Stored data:
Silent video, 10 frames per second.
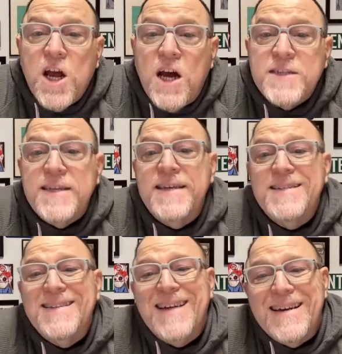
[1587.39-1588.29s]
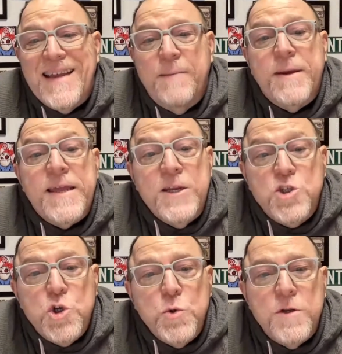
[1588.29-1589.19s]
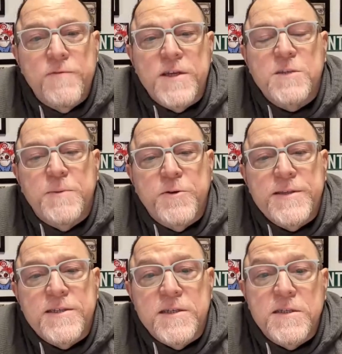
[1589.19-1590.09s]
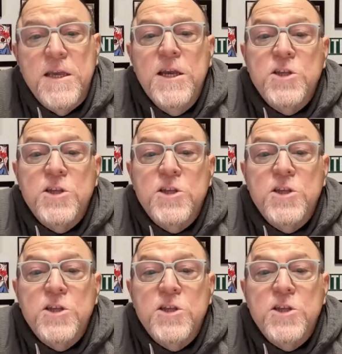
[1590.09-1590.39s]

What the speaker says: content into dynamic and intuitive experiences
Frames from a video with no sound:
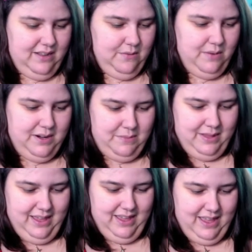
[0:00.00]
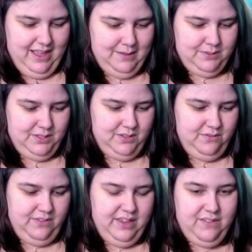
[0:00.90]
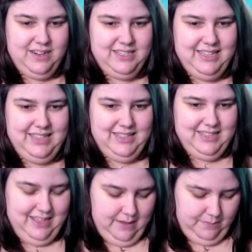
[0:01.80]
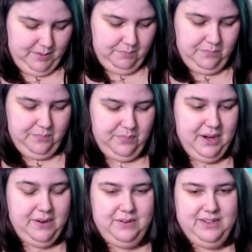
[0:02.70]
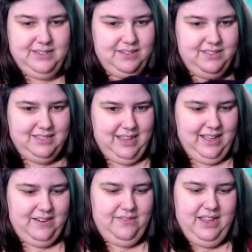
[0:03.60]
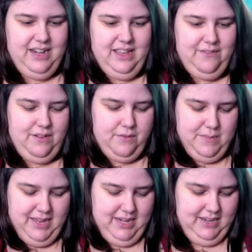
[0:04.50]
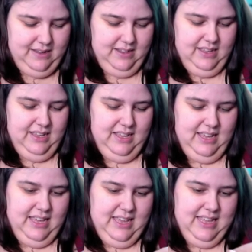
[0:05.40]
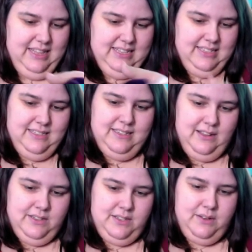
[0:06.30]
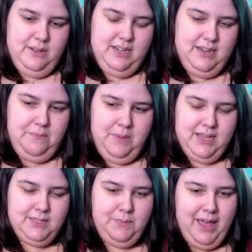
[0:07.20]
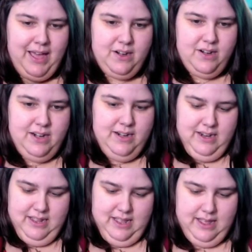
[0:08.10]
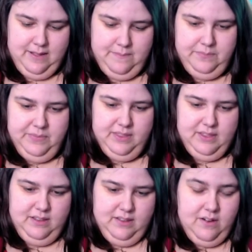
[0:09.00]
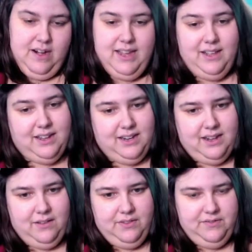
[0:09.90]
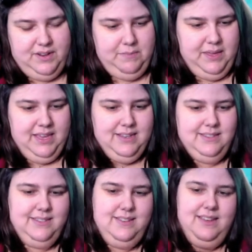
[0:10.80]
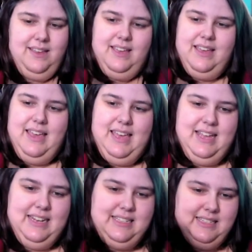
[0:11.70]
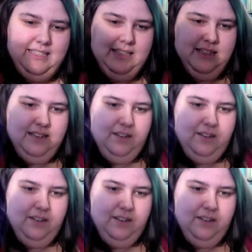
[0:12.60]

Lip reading: one of my absolute favorites. I think that I'm the proudest of this hat of any I've ever made. And this is also a Knit Picks pattern, or I got it off of Knit Picks. And it's the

### WHAT IS BEING ASKED
Look over the records above, and wherever a line contains the string "video", copy that line.

### EXERCISE OUTPUT
Silent video, 10 frames per second.
Frames from a video with no sound:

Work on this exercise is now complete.